Yuxi berdiri di samping tempat tidur rumah sakit, menatap wajah pucat Gendhis yang terbaring tak berdaya. Rasa bersalah mencengkeram hatinya seperti jaring tak terlihat, semakin erat tiap detiknya. Ini bukan dirinya—bukan pria yang biasanya begitu dingin, rasional, dan terkendali. Namun, hari ini, semua itu retak. Dalam satu momen kelemahan, dia telah melanggar batas yang seharusnya tak disentuh.
Saat bibirnya menyentuh bibir Gendhis yang dingin, ada sesuatu yang tak bisa dia jelaskan dengan logika. Itu bukan sekadar dorongan sesaat, bukan pula rasa kasihan. Itu seperti ada kekosongan dalam dirinya yang selama ini tak pernah dia sadari, tiba-tiba diisi dengan sesuatu yang menghangatkan, tetapi sekaligus menghancurkan.
Namun, begitu momen itu berlalu, rasa penyesalan menghantamnya seperti gelombang pasang. Apa yang baru saja dia lakukan? Gendhis tak bisa membela dirinya. Yuxi merasa seperti pengecut, mengambil sesuatu yang tak pernah ditawarkan.
"Aku ... hanya ingin melindungimu," gumam Yuxi lirih, meskipun dia tahu, Gendhis tak akan menjawab. Namun, kalimat itu terdengar kosong, bahkan di telinganya sendiri. Jika benar dia ingin melindungi gadis itu, mengapa dia gagal? Gendhis sakit, dan Yuxi merasa bertanggung jawab. Semua kendalinya, semua kekuatannya sebagai seorang CEO yang tak terkalahkan, terasa sia-sia saat melihat gadis ini terluka karena dirinya.

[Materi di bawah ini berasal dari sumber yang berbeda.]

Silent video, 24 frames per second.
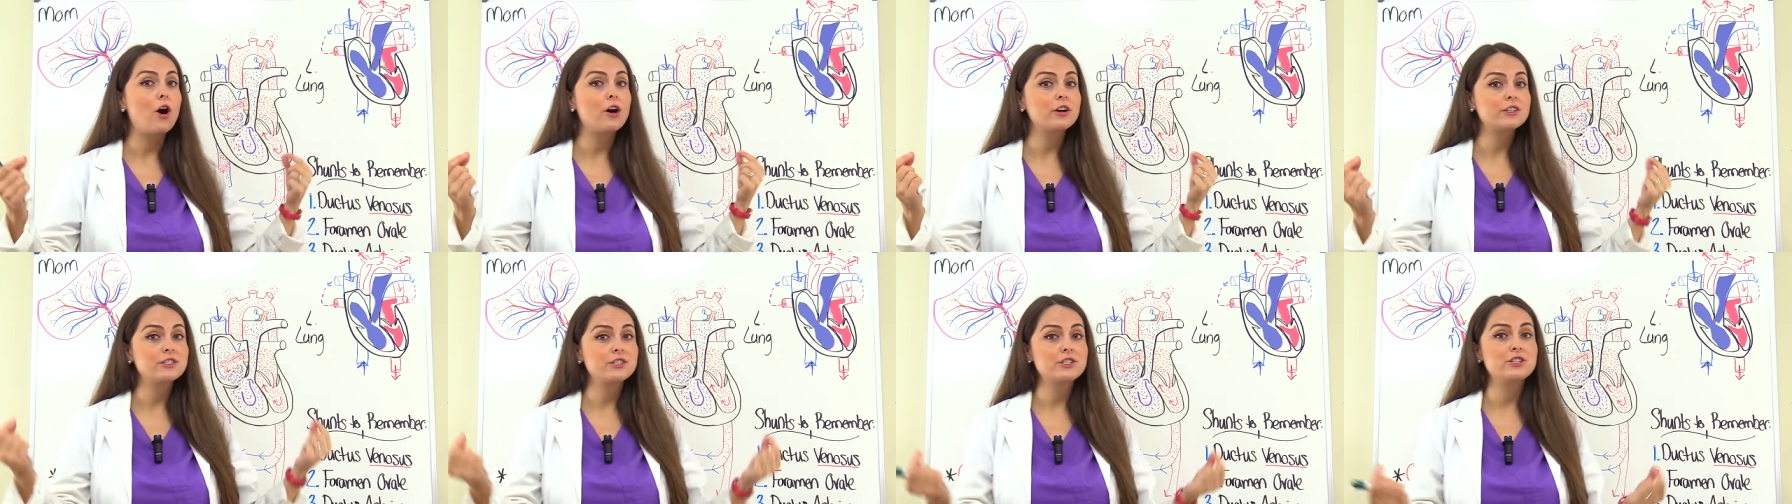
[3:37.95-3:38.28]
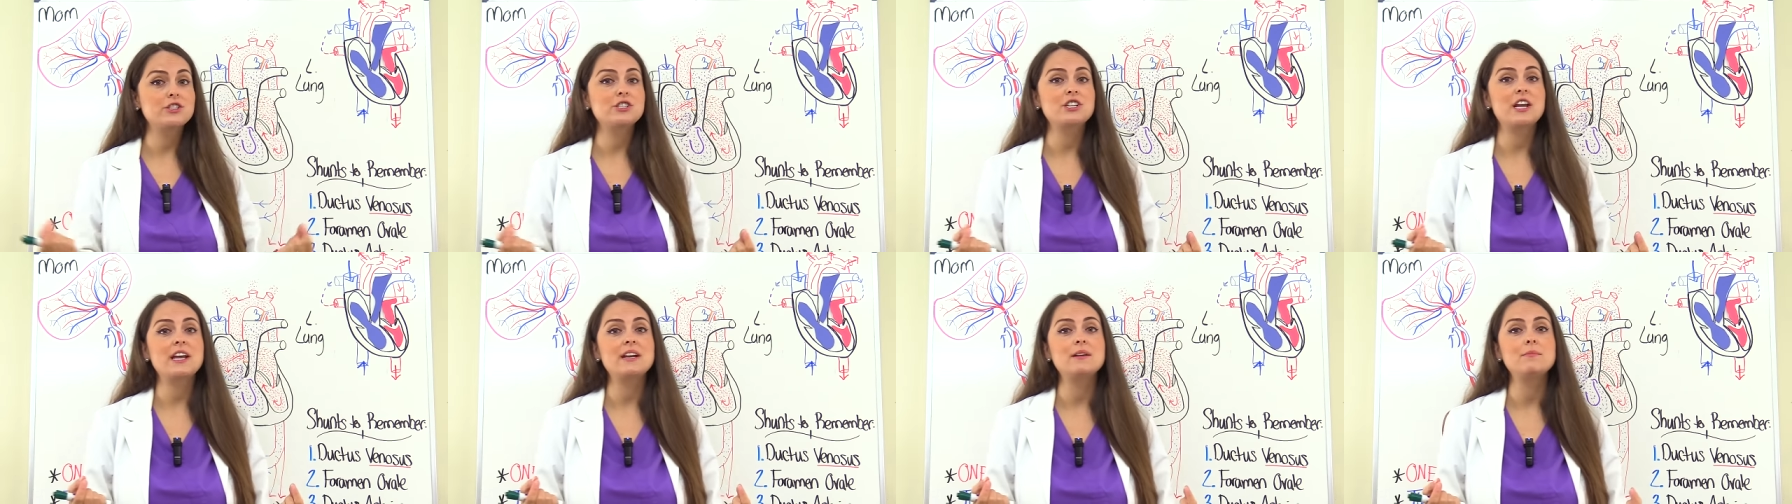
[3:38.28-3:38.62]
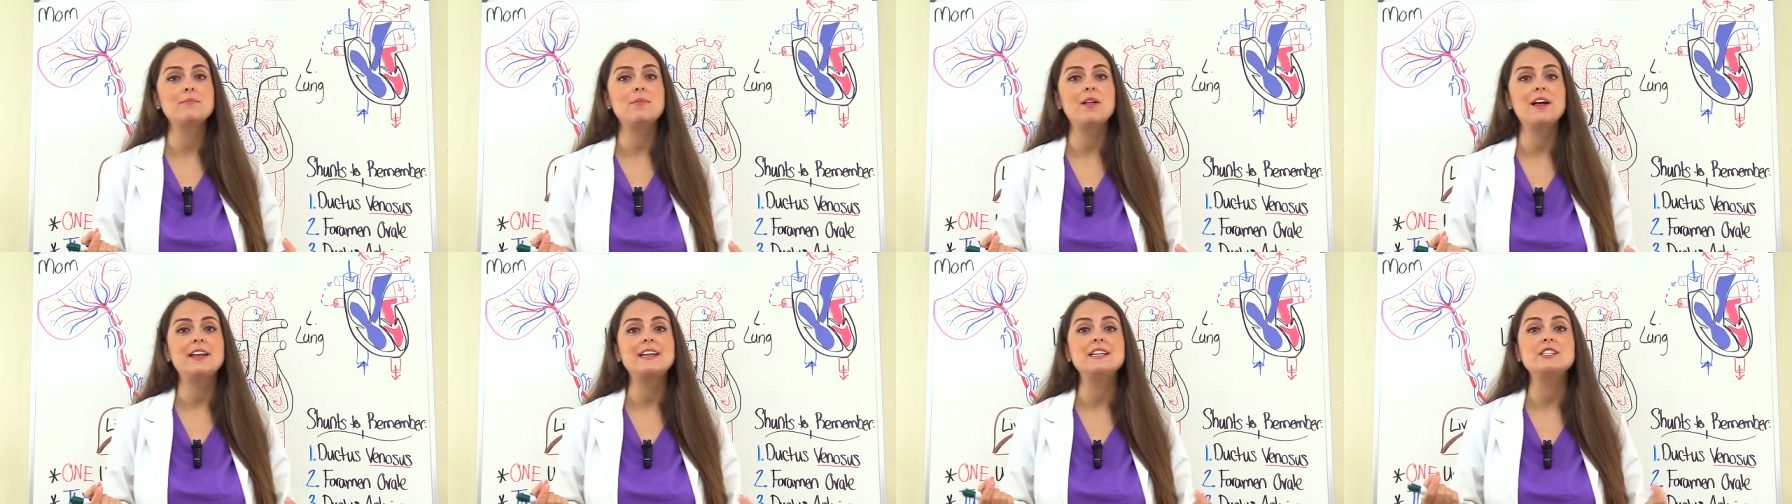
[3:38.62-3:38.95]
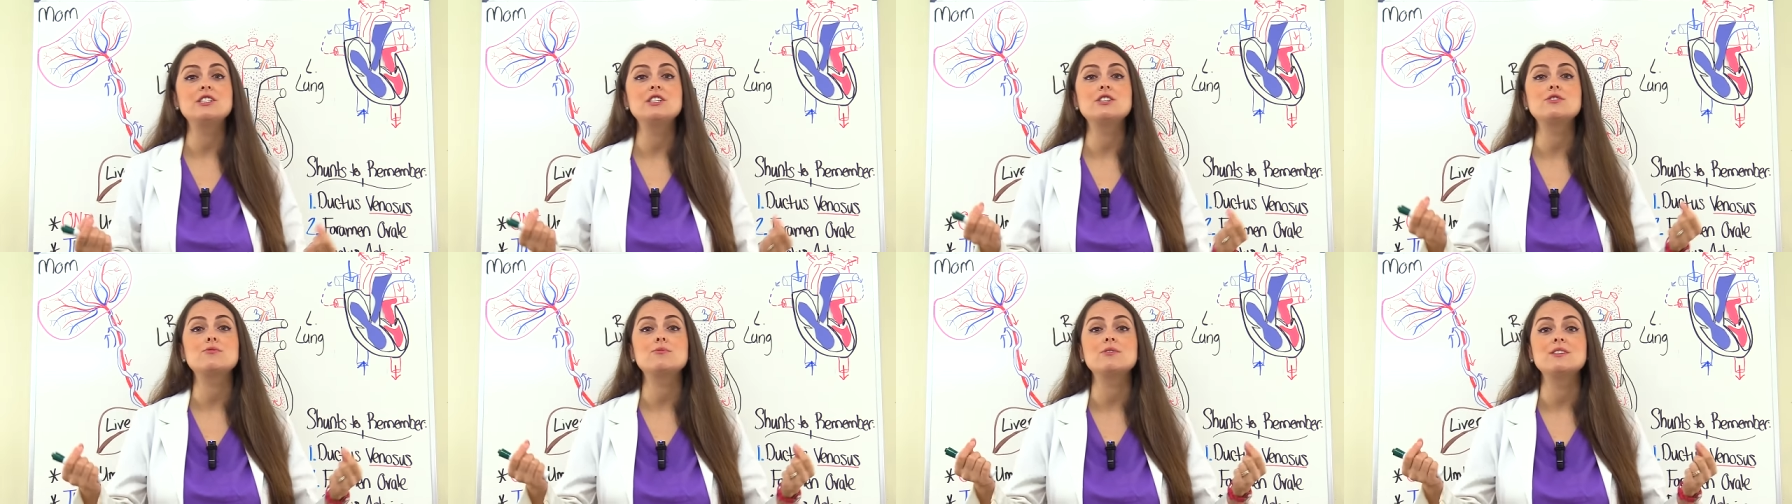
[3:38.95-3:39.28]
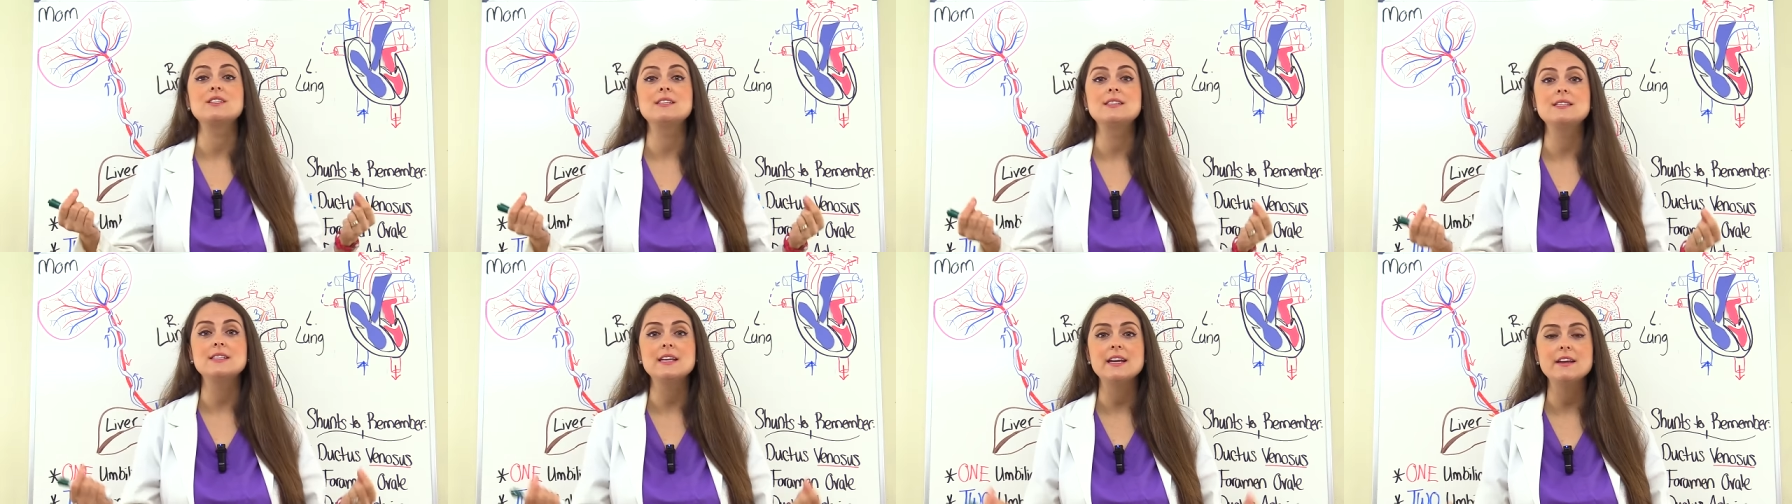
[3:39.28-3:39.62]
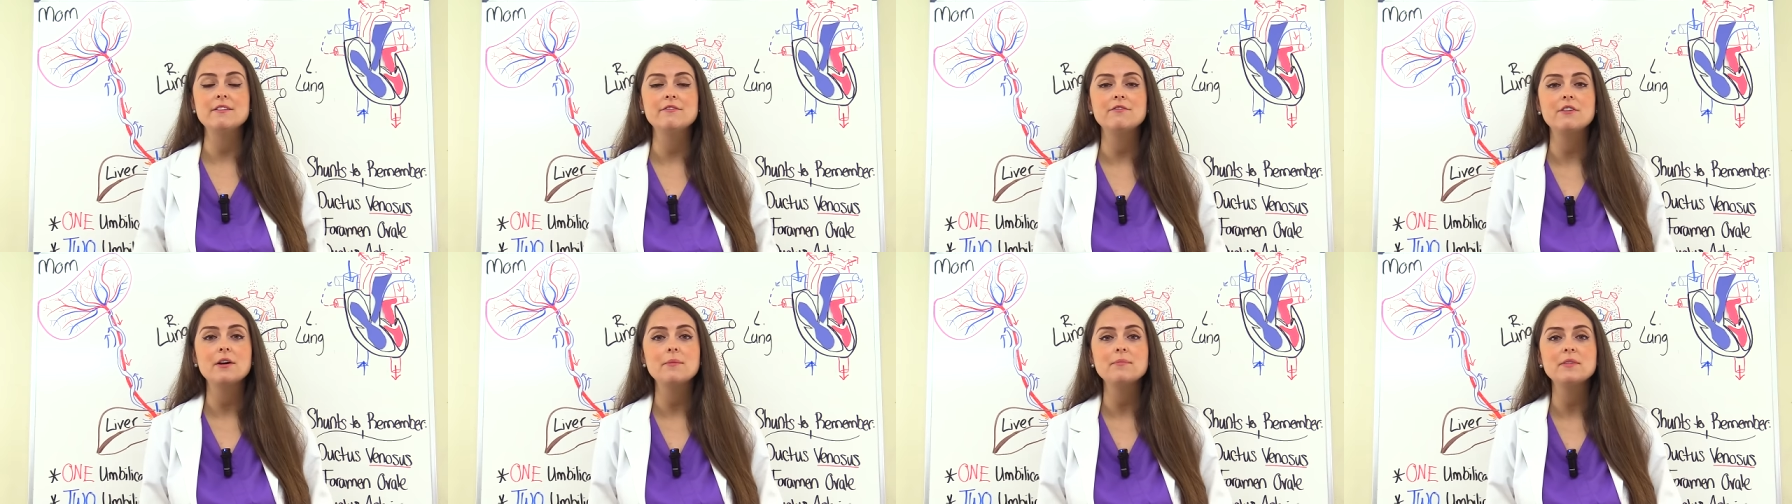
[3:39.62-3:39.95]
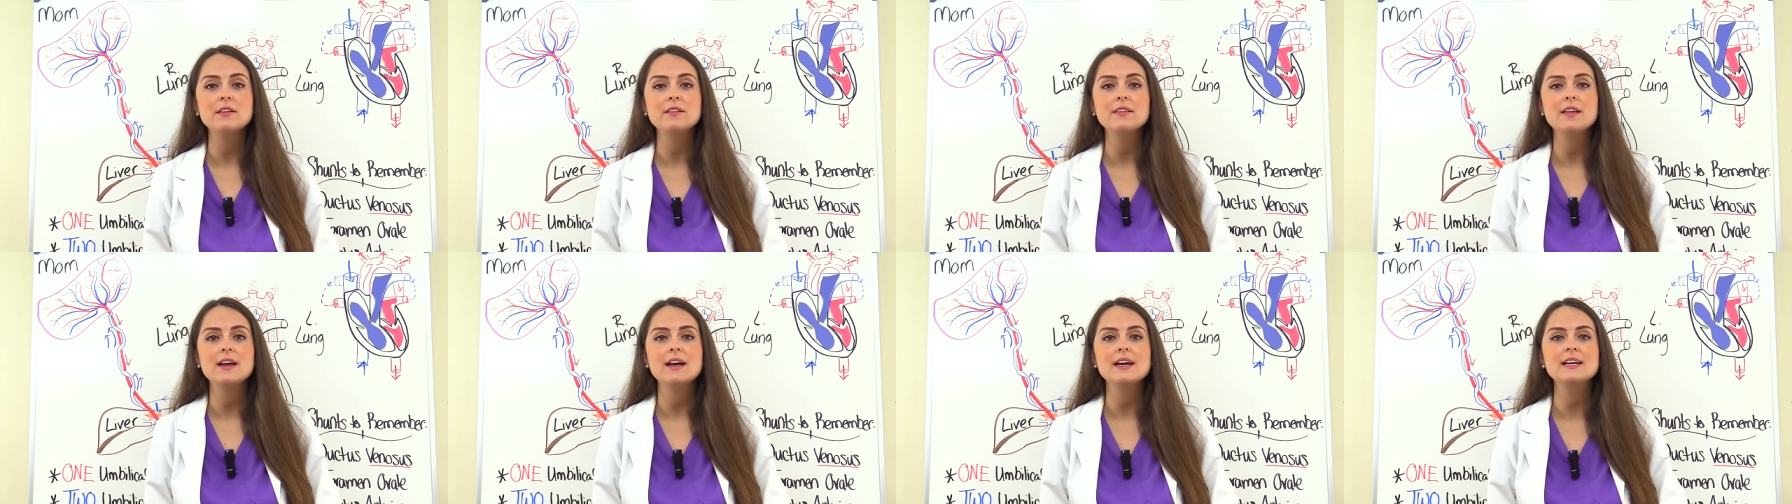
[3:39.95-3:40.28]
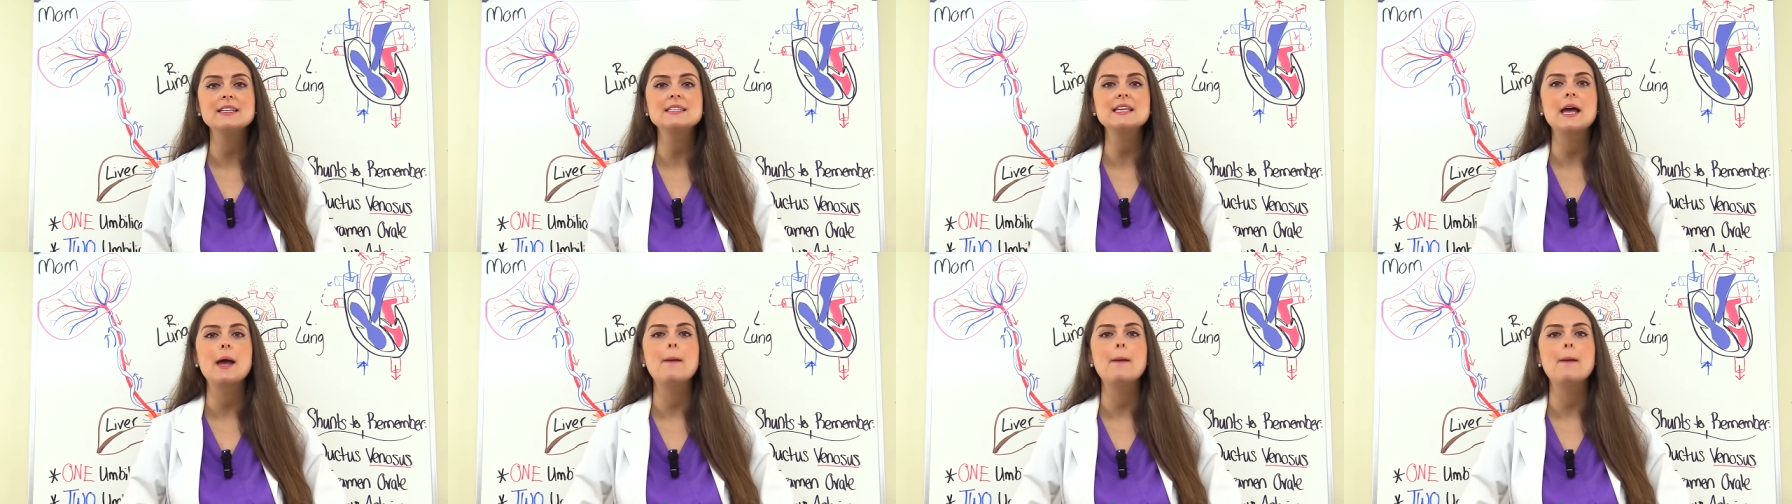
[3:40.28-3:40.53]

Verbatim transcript: oxygenated blood it just received from the lungs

Yuxi mengepalkan tangan. Ada pertarungan di dalam dirinya—antara pria yang selalu mengandalkan logika, dan sisi lain yang mulai merasakan sesuatu yang tak bisa dia namai. Apakah ini ... cinta? Tidak, tidak mungkin. Cinta adalah kelemahan. Sesuatu yang selama ini dia hindari. Namun, kenapa dada ini terasa kosong saat dia membayangkan kehilangan Gendhis?
Malam itu, Yuxi tak beranjak dari sisi tempat tidur Gendhis. Dia duduk diam, menatapnya, mencari jawaban atas perasaan-perasaan asing yang terus menghantui. Apa pun ini, dia tahu satu hal pasti.
Dia tak akan membiarkan gadis itu terluka lagi. Untuk pertama kalinya dalam hidupnya, Yuxi merasa takut—takut kehilangan seseorang yang berarti lebih dari dirinya sendiri.